Estrela no Vazio Entupido

de médico e louco, todo mundo...

Cada louco com sua mania e é louco se reconhecendo. Tava eu no PAM - Pronto Atendimento - sessão de Raio X. Estranho! as pessoas que atendem lá não usam roupa branca. São gente "normal", sei lá... Sei que tava sentada, com um livro na mão, quando ela disse alguma coisa que eu nem entendi mas respondi "é" e sorri. Um sorriso é uma pequena chave. Ela continuou:
- Ta lendo é? ministério da cultura...Se fosse minha irmã tava lendo o Código Civil.

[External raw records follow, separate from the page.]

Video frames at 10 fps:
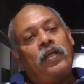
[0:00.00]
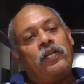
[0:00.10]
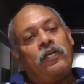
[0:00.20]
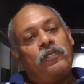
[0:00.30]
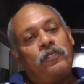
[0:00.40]

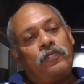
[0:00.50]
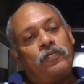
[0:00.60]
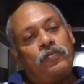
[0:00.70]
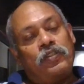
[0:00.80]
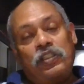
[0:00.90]
Now,
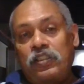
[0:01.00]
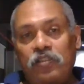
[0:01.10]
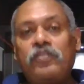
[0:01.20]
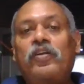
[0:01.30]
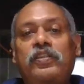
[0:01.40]
this
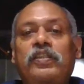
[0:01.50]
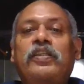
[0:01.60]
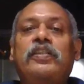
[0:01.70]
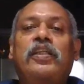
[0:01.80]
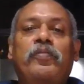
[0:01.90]
has got
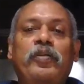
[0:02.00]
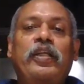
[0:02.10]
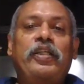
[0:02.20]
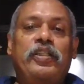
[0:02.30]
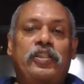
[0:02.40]
serious
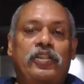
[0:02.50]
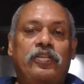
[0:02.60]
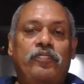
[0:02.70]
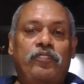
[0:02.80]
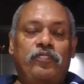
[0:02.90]
limitations.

Comecei a ficar atenta ao que ela dizia. Tinha também um velho que falava sem parar do outro lado da sala, aquele papo saudoso de idoso, e a sala era pequena, todo mundo ouvia qualquer sussurro.
- Veio do que? Circular?
- Carona com meu pai...mas depois vou voltar de circular.
- Eu também vim com o pai... Tô acostumada a andar com o pai. Sou o peso pesado da família. Eu pesava 110 quilos, mas agora to com 80. Falei pro pastor que agora vou pedir pra Deus pra parar de emagrecer, já ta bom assim.

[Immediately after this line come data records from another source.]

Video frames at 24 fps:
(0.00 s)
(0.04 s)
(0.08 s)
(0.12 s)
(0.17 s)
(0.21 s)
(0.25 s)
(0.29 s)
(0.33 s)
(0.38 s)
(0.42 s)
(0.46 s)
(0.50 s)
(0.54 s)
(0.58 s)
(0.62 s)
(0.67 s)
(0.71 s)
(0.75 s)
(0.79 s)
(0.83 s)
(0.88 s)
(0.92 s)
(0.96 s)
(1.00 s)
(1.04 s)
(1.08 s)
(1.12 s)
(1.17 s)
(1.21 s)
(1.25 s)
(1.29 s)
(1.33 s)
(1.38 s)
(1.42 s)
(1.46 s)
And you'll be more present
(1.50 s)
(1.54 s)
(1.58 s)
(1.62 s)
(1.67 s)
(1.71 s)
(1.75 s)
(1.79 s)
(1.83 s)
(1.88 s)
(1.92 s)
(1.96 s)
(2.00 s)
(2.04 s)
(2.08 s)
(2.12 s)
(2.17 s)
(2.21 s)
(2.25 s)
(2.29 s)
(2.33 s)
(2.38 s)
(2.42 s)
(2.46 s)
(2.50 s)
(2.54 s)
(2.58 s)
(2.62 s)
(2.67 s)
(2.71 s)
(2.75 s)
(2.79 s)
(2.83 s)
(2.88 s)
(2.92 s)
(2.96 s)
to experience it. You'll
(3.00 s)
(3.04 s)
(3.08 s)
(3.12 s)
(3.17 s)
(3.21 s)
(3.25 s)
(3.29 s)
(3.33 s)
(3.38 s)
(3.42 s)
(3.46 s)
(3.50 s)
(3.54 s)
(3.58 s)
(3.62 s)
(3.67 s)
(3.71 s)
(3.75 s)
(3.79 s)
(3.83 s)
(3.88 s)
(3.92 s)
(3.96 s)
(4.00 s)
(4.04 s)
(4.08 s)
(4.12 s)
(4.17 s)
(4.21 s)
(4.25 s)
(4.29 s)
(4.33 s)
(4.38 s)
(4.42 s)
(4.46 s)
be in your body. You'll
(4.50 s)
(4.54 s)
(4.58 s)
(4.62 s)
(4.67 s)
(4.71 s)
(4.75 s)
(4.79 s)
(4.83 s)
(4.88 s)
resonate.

- Eita! o que você fez pra emagrecer tanto assim?
O médico trocou ou diminuiu os remédios que ela tomava pra epilepsia. Imagino que ela deve ter um monte de remédio, também confessou que já tomou todos de uma única vez...

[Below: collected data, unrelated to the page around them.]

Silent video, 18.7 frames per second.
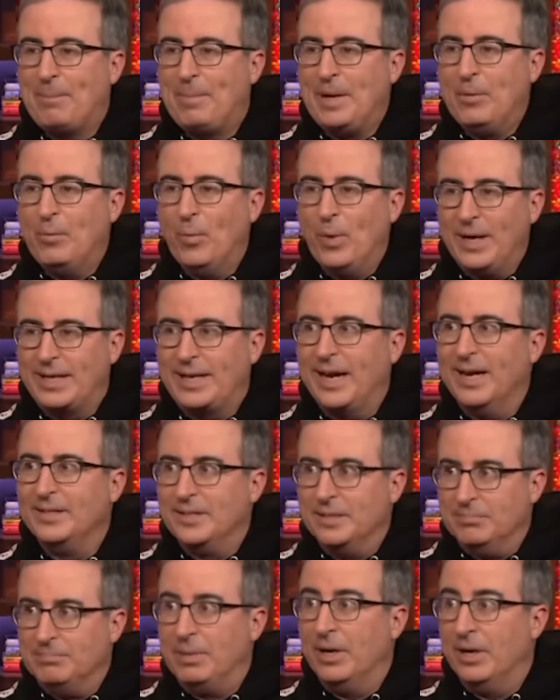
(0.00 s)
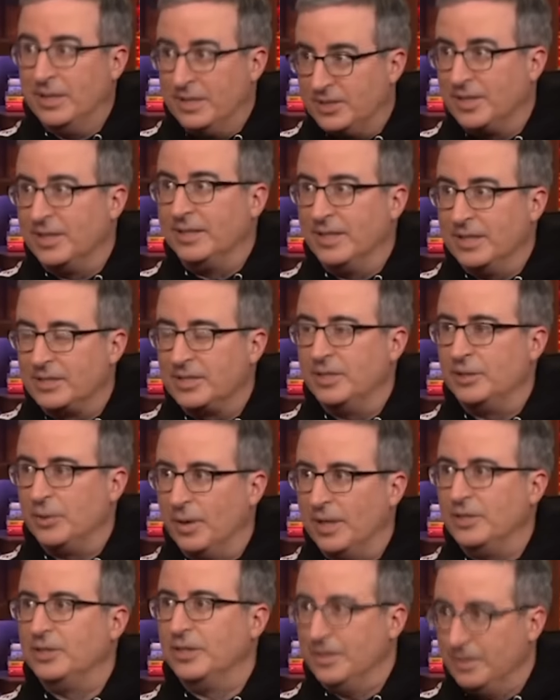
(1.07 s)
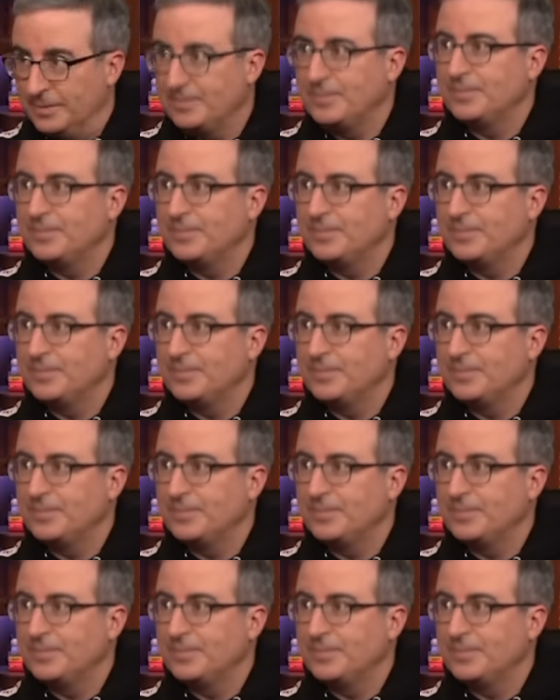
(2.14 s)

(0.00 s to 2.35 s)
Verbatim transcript: be Weekend at Bernie's in this situation.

Quando falava do Dr. X usava um tom manso, cantado, como quem busca um colo. Sabia que pra qualquer coisa que ela sentia teria um remédio. Entendi tanta coisa ali... dependência da doença, o poder que os médicos tem na vida das pessoas vulneráveis como ela. "Conheço isso aqui de olho fechado". Patricia, o nome dela, quando perguntei ela disse empolgada e me estendeu a mão num gesto charmoso "prazer!!"
Ela já foi mandada pro CAPS, já aceitou ser internada pra que não chamassem o bombeiro ou a polícia e o Samu, " esses não aguentam mais ver a minha cara" - imagino que ela já saiba o que é sair de casa amarrada...Falava de tanta coisa, mas principalmente que tudo que ela precisa (e o mundo inteiro) é de amor. Sabe como ela se diverte? Jogando truco na internet. Lá ela conhece pessoas e consegue conversar com o sexo oposto. Aprendeu olhando a irmã jogar, e as vezes passa o MSN pros caras que parecem legais e imagino que deve conversar mil coisas, a ponto da pessoa do outro lado  mandar uma dessas pra Patricia "você é louca" e sumir no mapa. Tudo que ela precisa é de umas carícias, um abraço quente, um ombro pra encostar. Quem não precisa disso? é todo mundo louco mesmo.  Tá com 25 anos e cuida da casa. Antes de entrar eu escutei ela falando: "não tô com pressa não. A minha roupa ta toda lá pra lavar, meu feijão pra cozinhar". Sarcástica. Falava pra quem será? Ela disse  que perto dos homens ela trava, não consegue falar. "sabe quando você tem tanta coisa pra falar que não sai nada, fica tudo aqui ó" - e apontou a garganta. Logo ela que gosta tanto de falar! Fomos juntas de volta pra casa.. Assim que ela entrou no ônibus puxou conversa com uma senhora que sentava no banco de trás.
Contou também que vai voltar a estudar, ia fazer EJA, igual ao pai dela  que perdeu os dedos numa serra circular e voltou a estudar aos 59 anos - "O pai ia fazer o quê? Acha que ele foi burro por voltar a estudar? Ele ia fazer o que sem mão?" E todo mundo toma remédio na família, pra alguma coisa psicológica, "ou morre de câncer".
-11 do 11 de 2011. É o dia que a gente vem buscar o exame.Olha só! é o fim do mundo mesmo!
É Patricia, é o fim, um dia isso vai acabar. Vai que do nada começa a chover flores cheirosas e do céus descem anjos embriagados e bailarinos, todos nus. E a gente também, as vestes arrancadas, a vergonha roubada para sempre e entramos na ciranda celestial pro infinito.